Nos bastidores da Operação Compliance Zero, há uma percepção de que a investigação já coletou um volume substancial de provas que não dependem de uma delação de Vorcaro para avançar. O novo defensor, que é amigo pessoal do banqueiro, também é procurador-geral da Ordem dos Advogados do Brasil e ex-presidente da OAB de Minas Gerais. Ele assume a defesa após a saída de José Luis Oliveira Lima, conhecido como Juca, que deixou o caso na última sexta-feira, dia 22.
Recentemente, Daniel Vorcaro foi autorizado a retornar a uma cela especial na Superintendência da PF em Brasília, conforme decisão do ministro do Supremo Tribunal Federal (STF), André Mendonça. Essa autorização segue reclamações do banqueiro sobre as condições inadequadas da cela comum, que, segundo informações, apresentava problemas como vaso sanitário no chão e apenas um cano de água fria para banho.

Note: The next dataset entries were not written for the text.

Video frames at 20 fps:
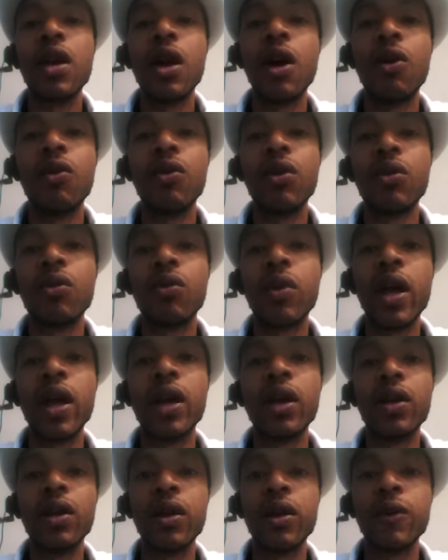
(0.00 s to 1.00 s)
on the
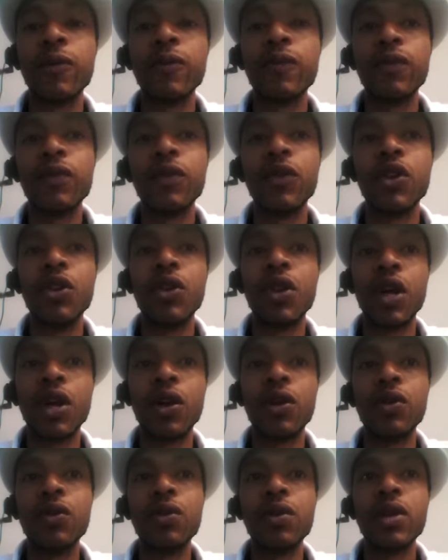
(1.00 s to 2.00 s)
regular, you
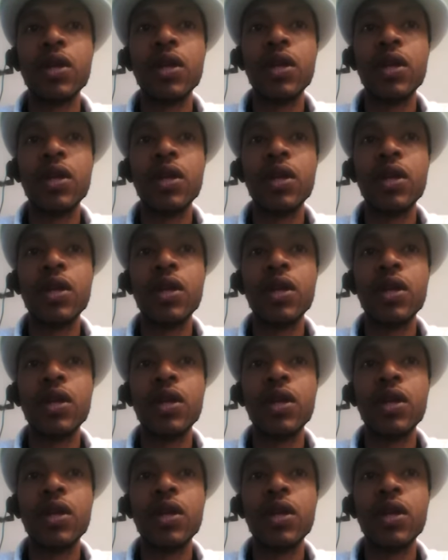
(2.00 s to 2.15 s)
know.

A delação proposta por Vorcaro enfrenta resistência por parte da Polícia Federal, que rejeitou anteriormente um acordo de delação premiada, alegando que as provas apresentadas eram insuficientes e que o banqueiro ainda escondia informações relevantes. Entretanto, o Ministério Público Federal (MPF) concedeu uma nova oportunidade para que o fundador do Banco Master apresente provas mais substanciais e novas informações que possam contribuir para a investigação.

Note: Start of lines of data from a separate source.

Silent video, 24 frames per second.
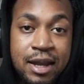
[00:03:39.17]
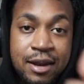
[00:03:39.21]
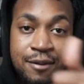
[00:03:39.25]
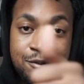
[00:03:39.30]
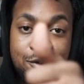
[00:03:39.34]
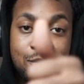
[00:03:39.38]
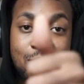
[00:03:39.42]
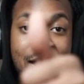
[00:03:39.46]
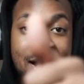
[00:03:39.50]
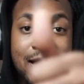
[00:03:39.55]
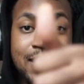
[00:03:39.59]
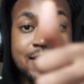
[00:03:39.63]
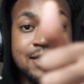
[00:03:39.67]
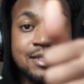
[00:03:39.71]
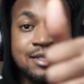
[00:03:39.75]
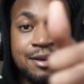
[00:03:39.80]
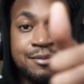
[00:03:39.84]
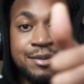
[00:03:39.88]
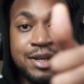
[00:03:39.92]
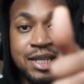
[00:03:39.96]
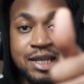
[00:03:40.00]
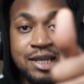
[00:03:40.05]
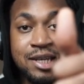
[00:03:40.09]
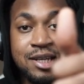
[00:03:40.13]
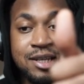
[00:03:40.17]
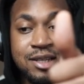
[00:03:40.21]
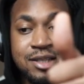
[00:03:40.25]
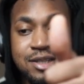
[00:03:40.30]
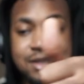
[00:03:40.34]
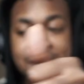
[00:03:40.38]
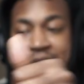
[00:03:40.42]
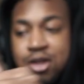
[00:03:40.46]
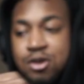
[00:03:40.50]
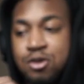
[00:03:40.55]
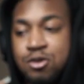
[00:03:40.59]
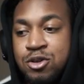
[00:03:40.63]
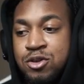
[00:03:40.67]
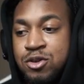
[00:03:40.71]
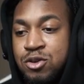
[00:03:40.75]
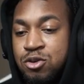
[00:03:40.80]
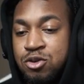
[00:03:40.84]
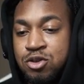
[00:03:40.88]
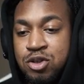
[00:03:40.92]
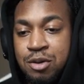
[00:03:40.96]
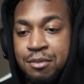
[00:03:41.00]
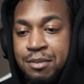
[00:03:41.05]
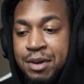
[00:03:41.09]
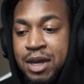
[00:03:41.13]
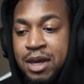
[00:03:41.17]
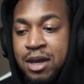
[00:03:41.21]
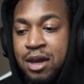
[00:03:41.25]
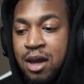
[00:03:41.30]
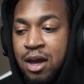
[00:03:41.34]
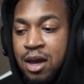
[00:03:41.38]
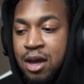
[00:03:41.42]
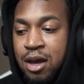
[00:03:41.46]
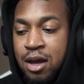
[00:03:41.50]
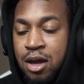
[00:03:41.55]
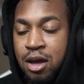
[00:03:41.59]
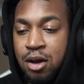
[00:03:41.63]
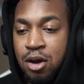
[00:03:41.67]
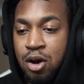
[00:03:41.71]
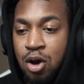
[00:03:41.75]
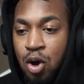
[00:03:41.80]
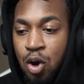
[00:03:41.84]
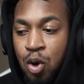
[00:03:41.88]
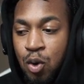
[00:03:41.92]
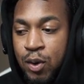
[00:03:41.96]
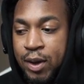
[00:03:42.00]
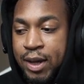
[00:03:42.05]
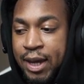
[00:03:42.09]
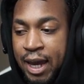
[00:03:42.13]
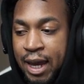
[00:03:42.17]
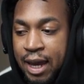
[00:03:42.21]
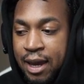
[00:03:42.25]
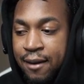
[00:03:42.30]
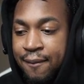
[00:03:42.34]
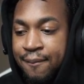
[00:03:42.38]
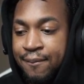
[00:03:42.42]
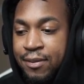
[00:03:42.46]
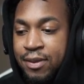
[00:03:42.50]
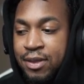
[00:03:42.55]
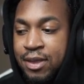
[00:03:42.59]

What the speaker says: If you got some of these, then you should be okay.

Essa será a última chance de Vorcaro buscar um benefício, como a redução de pena ou a possibilidade de prisão domiciliar, por meio do acordo de delação premiada. Para que o acordo seja válido, ele precisará fornecer informações inéditas para a Compliance Zero e comprovar a veracidade dos dados apresentados de forma documental, seja por meio de extratos bancários, mensagens de texto ou outros documentos. Caso a PGR não fique satisfeita com a delação, o acordo poderá ser anulado, e Vorcaro enfrentará o processo de maneira convencional.